» WHAT TO DO:
Where a record contains a picture, omit the picture and repeat the rest exactly.

» DATA IN THIS EXERCISE:

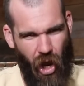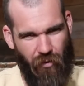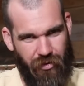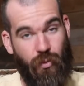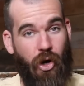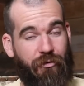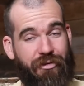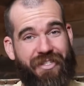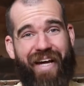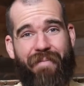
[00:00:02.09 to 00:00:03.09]
over the world
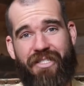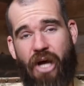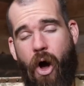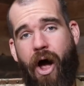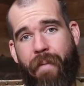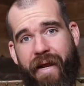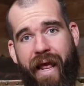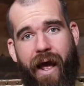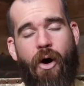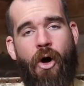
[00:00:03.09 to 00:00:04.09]
for some time
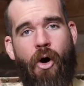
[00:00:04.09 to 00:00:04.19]
now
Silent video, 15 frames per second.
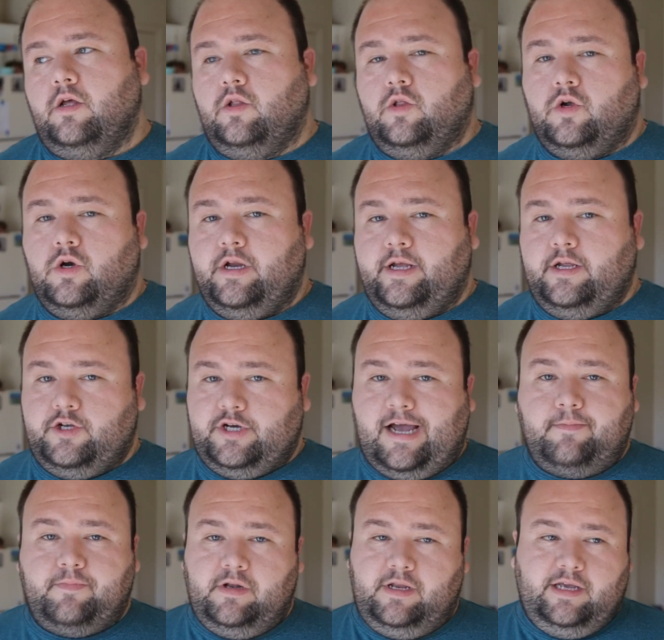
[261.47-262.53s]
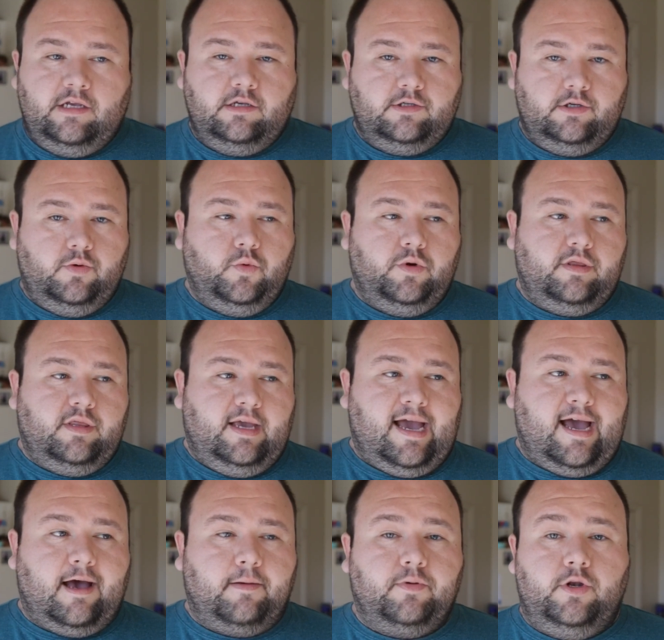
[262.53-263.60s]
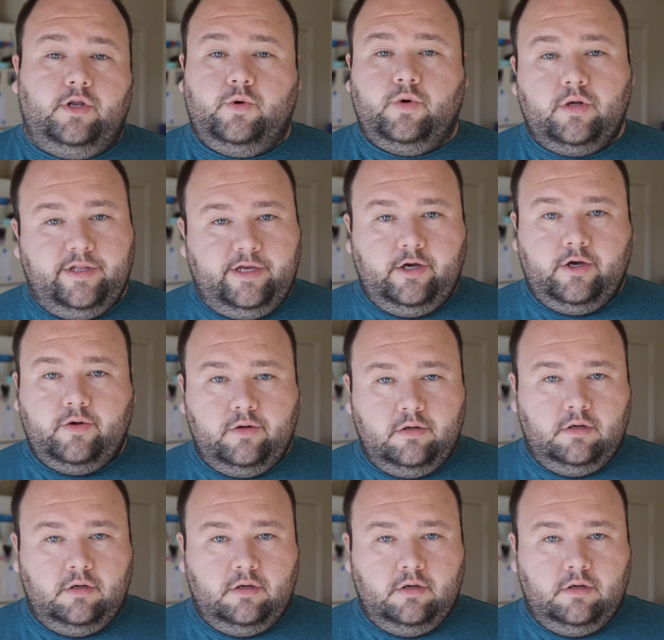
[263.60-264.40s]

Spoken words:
learning Japanese with the app Duolingo.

» SOLVED PROBLEM:
[00:00:02.09 to 00:00:03.09]
over the world
[00:00:03.09 to 00:00:04.09]
for some time
[00:00:04.09 to 00:00:04.19]
now
Silent video, 15 frames per second.
[261.47-262.53s]
[262.53-263.60s]
[263.60-264.40s]

Spoken words:
learning Japanese with the app Duolingo.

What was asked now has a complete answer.